MLB

Hears only cheers, not jeers, in return to ‘greatest city in world’

Alex Rodriguez still isn’t on the same page with the Yankees when it comes to, well, pretty much anything.

Yesterday, Rodriguez said he was not notified of discipline from the team in relation to the ill-conceived second opinion on his quad injury he sought without the Yankees’ permission.

“That has not happened,” Rodriguez said. “Maybe it was sent to my lawyers.”

But a source confirmed Rodriguez was, indeed, told in person on Friday about the unspecified penalty, which won’t be enforced until after the appeal of his 211-game suspension is heard.

That wasn’t the only unique take Rodriguez had on things yesterday, when he was held out of the lineup against the Tigers during a 9-3 loss a day after making his 2013 Yankee Stadium debut. Manager Joe Girardi cited the quick turnaround after Friday’s extra-inning game.

“I’m just trying to be proactive in this and make sure we don’t run him into the ground where he ends up hurting something else,” Girardi said.

While there were plenty of boos hurled in Rodriguez’s direction Friday, he didn’t seem to hear most of them and believed his return to The Bronx was a rousing success.

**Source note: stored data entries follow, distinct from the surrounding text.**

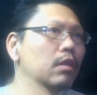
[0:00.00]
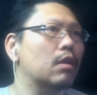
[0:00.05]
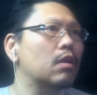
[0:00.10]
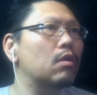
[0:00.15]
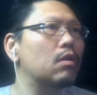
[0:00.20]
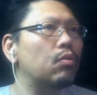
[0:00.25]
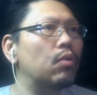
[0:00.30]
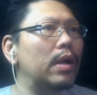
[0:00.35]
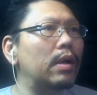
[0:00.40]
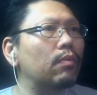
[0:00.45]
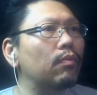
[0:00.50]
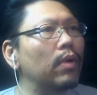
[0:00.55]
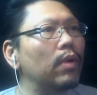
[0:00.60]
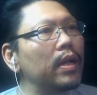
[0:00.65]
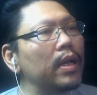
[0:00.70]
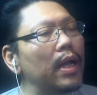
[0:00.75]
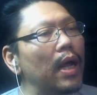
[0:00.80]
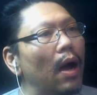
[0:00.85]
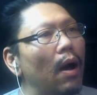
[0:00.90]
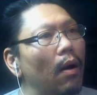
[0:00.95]
quick
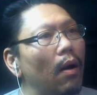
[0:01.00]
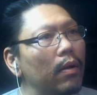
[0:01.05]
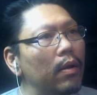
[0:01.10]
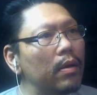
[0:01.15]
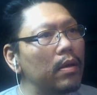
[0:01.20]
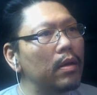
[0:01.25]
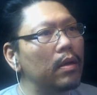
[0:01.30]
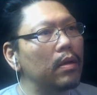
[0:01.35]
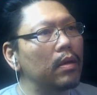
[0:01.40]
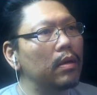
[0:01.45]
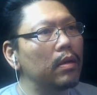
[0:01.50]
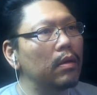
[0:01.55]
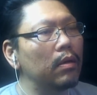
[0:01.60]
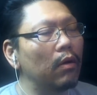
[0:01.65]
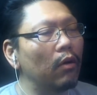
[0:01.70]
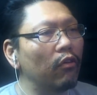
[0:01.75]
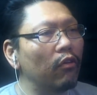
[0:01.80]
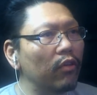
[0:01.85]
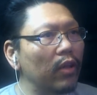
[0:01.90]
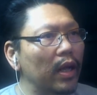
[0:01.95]
rundown.
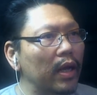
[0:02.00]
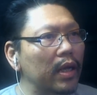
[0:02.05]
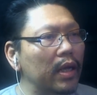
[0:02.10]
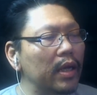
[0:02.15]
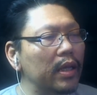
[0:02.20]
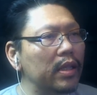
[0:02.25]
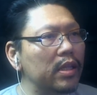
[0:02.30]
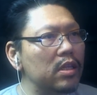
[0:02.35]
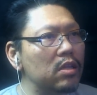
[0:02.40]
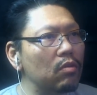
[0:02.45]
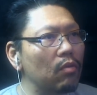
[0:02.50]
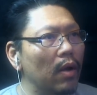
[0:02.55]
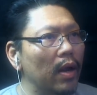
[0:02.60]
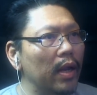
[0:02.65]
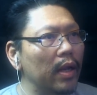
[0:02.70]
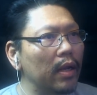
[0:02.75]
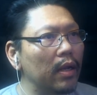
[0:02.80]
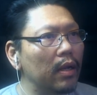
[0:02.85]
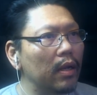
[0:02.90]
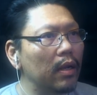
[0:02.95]
Hopefully I can get this
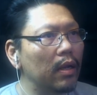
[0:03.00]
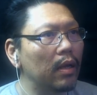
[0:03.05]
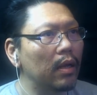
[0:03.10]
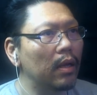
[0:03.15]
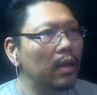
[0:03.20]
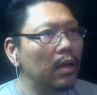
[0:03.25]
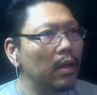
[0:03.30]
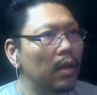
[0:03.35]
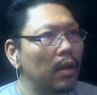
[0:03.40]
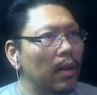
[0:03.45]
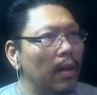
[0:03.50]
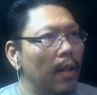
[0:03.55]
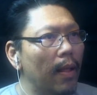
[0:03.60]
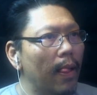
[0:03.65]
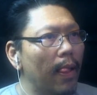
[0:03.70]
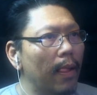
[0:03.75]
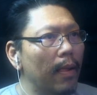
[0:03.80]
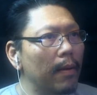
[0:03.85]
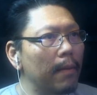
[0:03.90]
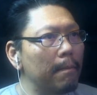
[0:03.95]
right.
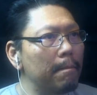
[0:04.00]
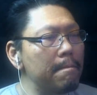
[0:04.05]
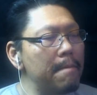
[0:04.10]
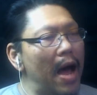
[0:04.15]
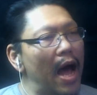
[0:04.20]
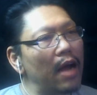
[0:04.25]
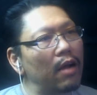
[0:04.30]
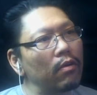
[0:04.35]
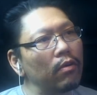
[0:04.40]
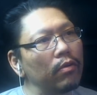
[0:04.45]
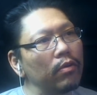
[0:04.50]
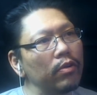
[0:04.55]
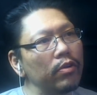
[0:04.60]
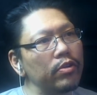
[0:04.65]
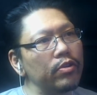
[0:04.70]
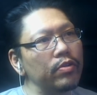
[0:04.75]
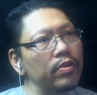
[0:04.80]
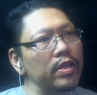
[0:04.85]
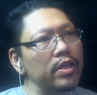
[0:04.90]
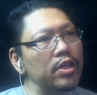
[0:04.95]

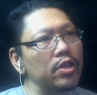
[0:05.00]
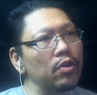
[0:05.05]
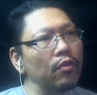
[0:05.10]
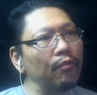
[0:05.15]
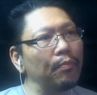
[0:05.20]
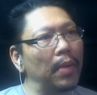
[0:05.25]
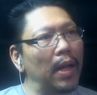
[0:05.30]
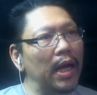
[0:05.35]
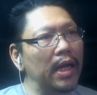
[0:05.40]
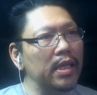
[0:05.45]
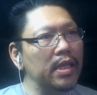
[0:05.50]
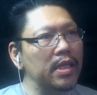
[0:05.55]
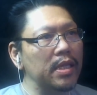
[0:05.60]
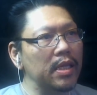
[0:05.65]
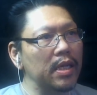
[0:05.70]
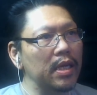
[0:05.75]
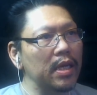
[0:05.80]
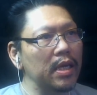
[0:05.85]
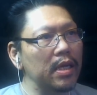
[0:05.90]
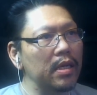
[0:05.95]
Macronutrients your plants
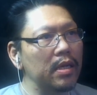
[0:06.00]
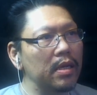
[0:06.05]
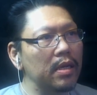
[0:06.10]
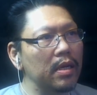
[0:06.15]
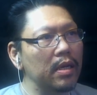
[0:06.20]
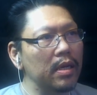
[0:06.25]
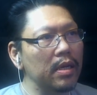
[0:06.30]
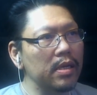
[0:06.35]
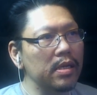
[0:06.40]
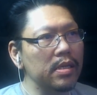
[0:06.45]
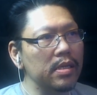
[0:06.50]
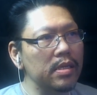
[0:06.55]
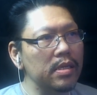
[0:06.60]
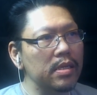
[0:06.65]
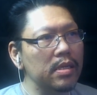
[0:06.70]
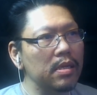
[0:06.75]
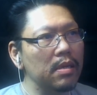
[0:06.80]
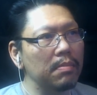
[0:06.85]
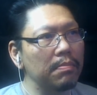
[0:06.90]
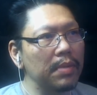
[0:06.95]
need
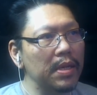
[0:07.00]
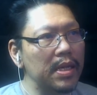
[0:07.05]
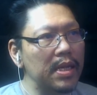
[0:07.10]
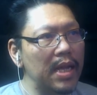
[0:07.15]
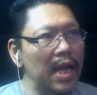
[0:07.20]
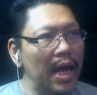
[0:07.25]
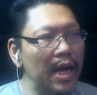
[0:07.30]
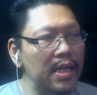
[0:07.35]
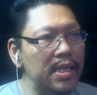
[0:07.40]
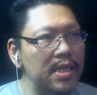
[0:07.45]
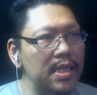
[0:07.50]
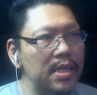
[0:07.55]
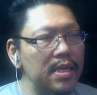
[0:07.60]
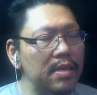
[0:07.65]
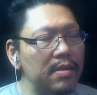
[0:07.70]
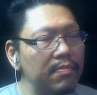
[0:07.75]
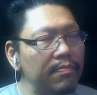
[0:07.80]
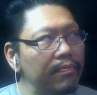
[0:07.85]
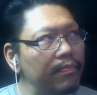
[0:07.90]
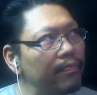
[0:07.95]
is
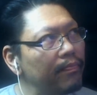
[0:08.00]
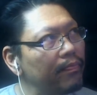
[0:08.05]
potassium,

“It was awesome,” Rodriguez, who did not speak to the media on Friday, said yesterday. “The fans are incredible, such great energy. It was such a great response. It was pretty overwhelming.”

By the end of the game, which the Yankees won 4-3 in 10 innings, he had struck out three times and been removed for defensive purposes in the ninth inning.

“[Friday] was a day I’ll never forget,” Rodriguez said. “They showed up.”

Rodriguez insisted he feared a worse response from the crowd.

“It was so much better than I ever even dreamed of,” he said. “I just felt the love walking around the city, what people were screaming. It was incredible. This is the greatest city in the world.”

And the jeering, he said, wasn’t something he was unaccustomed to.

“For the last 14 years, it’s always been a mix,” Rodriguez said. “Do you ever get 100 percent of anything, good or bad? Even Chicago was a mix. Boston’s going to be a mix … well, maybe not Boston.”

Rodriguez didn’t help matters in front of the home crowd by going 0-for-4 with three strikeouts.

“The first three games [back], I felt pretty darn good,” Rodriguez said of his performance at the plate before facing Detroit’s Rick Porcello on Friday. “Porcello had some nasty sinkers and obviously, I helped him out a little bit.”

Rodriguez had trouble facing right-handed pitching a year ago, but neither he nor Girardi was ready to say the same would be true this season.

If he plays today, Rodriguez would have to face Justin Verlander — against whom he actually has had some success in the past.

“I think it’s way too early to judge that,” Girardi said. “This is a long season and there’s a lot of at-bats. And you don’t judge anyone on a day, a week or really guys that have a track record, a month. You give them some time.”